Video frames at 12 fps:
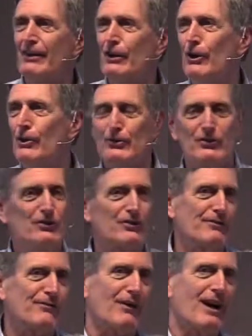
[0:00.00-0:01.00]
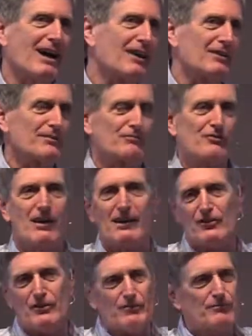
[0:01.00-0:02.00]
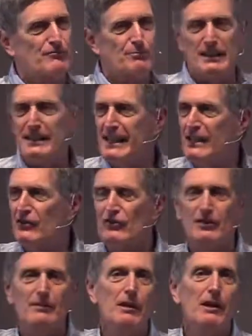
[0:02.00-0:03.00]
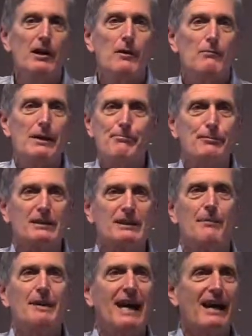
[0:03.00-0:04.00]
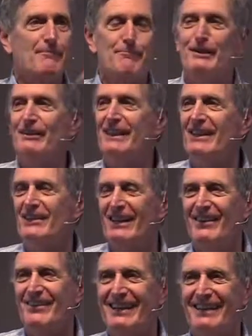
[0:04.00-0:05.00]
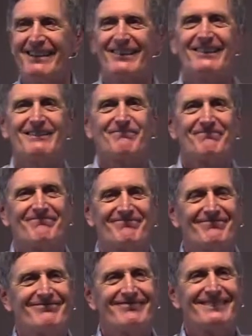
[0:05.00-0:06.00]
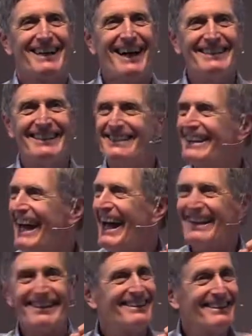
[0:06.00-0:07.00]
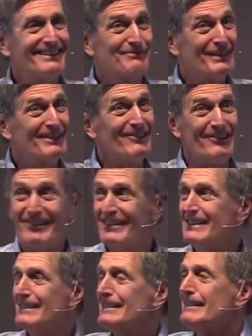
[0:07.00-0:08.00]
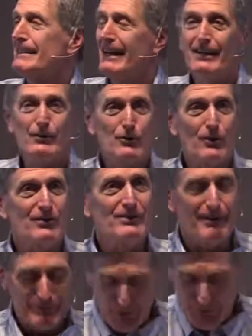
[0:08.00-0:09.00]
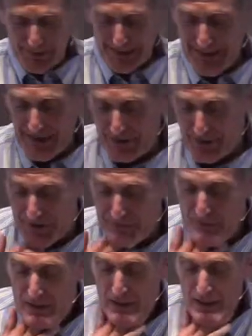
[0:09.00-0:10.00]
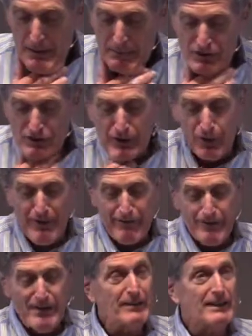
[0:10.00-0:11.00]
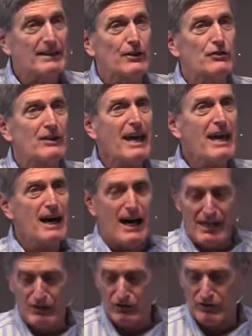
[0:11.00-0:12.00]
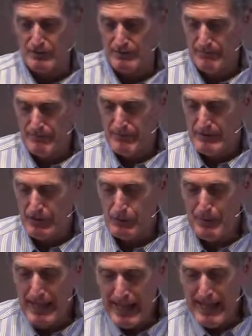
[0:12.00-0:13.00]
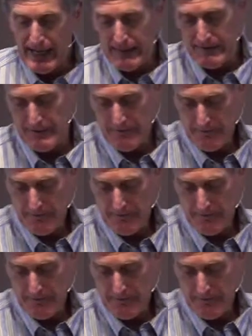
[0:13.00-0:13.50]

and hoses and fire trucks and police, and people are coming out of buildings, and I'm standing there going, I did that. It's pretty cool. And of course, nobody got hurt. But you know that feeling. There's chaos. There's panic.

◆ EXERCISE GOAL ◆
When you reach the line with "[0:00.00-0:01.00]" in the entries above, start copying, and go on word for word to the last line; skip any picture.

◆ EXPECTED OUTPUT ◆
[0:00.00-0:01.00]
[0:01.00-0:02.00]
[0:02.00-0:03.00]
[0:03.00-0:04.00]
[0:04.00-0:05.00]
[0:05.00-0:06.00]
[0:06.00-0:07.00]
[0:07.00-0:08.00]
[0:08.00-0:09.00]
[0:09.00-0:10.00]
[0:10.00-0:11.00]
[0:11.00-0:12.00]
[0:12.00-0:13.00]
[0:13.00-0:13.50]

and hoses and fire trucks and police, and people are coming out of buildings, and I'm standing there going, I did that. It's pretty cool. And of course, nobody got hurt. But you know that feeling. There's chaos. There's panic.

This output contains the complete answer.